GorillaWatch: An Automated System for In-the-Wild Gorilla Re-Identification and Population Monitoring

TL;DR

Automating gorilla re-identification and population monitoring from camera-trap footage is hampered by manual labeling and a lack of in-the-wild datasets. The authors present GorillaWatch, an end-to-end pipeline augmented with multi-frame self-supervised pretraining and differentiable explainability, evaluated on three new benchmarks: Gorilla-SPAC-Wild, Gorilla-Berlin-Zoo, and Gorilla-SPAC-MoT. Key contributions include a comprehensive open-world dataset suite, temporal pretraining that improves re-ID by up to 11%, a differentiable AttnLRP-based faithfulness check, PTAM for tracklet aggregation, and constrained clustering to improve population counting.

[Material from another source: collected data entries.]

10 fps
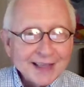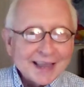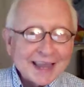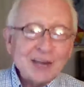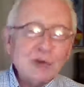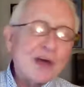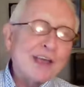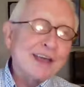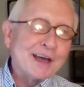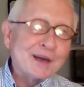
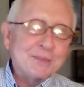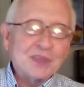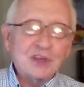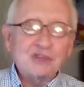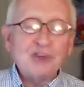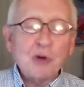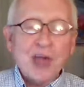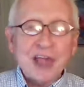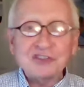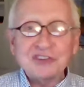Anyway, it's so
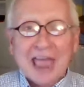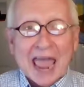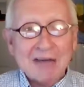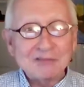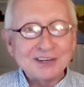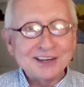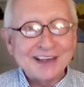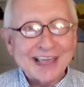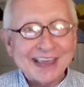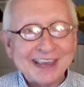nice to have you
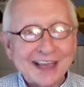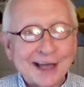today.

Results show that aggregating features from large-scale image backbones with temporal pretraining outperforms specialized video architectures in data-scarce wildlife settings, enabling scalable, non-invasive monitoring and providing a practical foundation for conservation analytics; all code and datasets are released for community use.

Abstract

Monitoring critically endangered western lowland gorillas is currently hampered by the immense manual effort required to re-identify individuals from vast archives of camera trap footage. The primary obstacle to automating this process has been the lack of large-scale, "in-the-wild" video datasets suitable for training robust deep learning models. To address this gap, we introduce a comprehensive benchmark with three novel datasets: Gorilla-SPAC-Wild, the largest video dataset for wild primate re-identification to date; Gorilla-Berlin-Zoo, for assessing cross-domain re-identification generalization; and Gorilla-SPAC-MoT, for evaluating multi-object tracking in camera trap footage. Building on these datasets, we present GorillaWatch, an end-to-end pipeline integrating detection, tracking, and re-identification. To exploit temporal information, we introduce a multi-frame self-supervised pretraining strategy that leverages consistency in tracklets to learn domain-specific features without manual labels. To ensure scientific validity, a differentiable adaptation of AttnLRP verifies that our model relies on discriminative biometric traits rather than background correlations. Extensive benchmarking subsequently demonstrates that aggregating features from large-scale image backbones outperforms specialized video architectures. Finally, we address unsupervised population counting by integrating spatiotemporal constraints into standard clustering to mitigate over-segmentation. We publicly release all code and datasets to facilitate scalable, non-invasive monitoring of endangered species

Figures (7)

• Figure 1: Overview of our complete re-identification pipeline.
• Figure 2: Sample images from the Gorilla-SPAC-Wild dataset (top row) and the Gorilla-Berlin-Zoo dataset (bottom row).
• Figure 3: Zero-shot performance comparison of different pre-pretrained models on the Gorilla-SPAC-Wild test set.
• Figure 4: Top-1 accuracy of DINOv2Giant after supervised fine-tuning on the Gorilla-SPAC-Wild training set.
• Figure 5: Effect of Multi-frame Pretraining: We evaluate performance across single-frame, 4-frame, and 10-frame temporal sequences. The green bars denote accuracy immediately after pretraining, while the brown bars indicate the accuracy change ($\Delta$) after fine-tuning.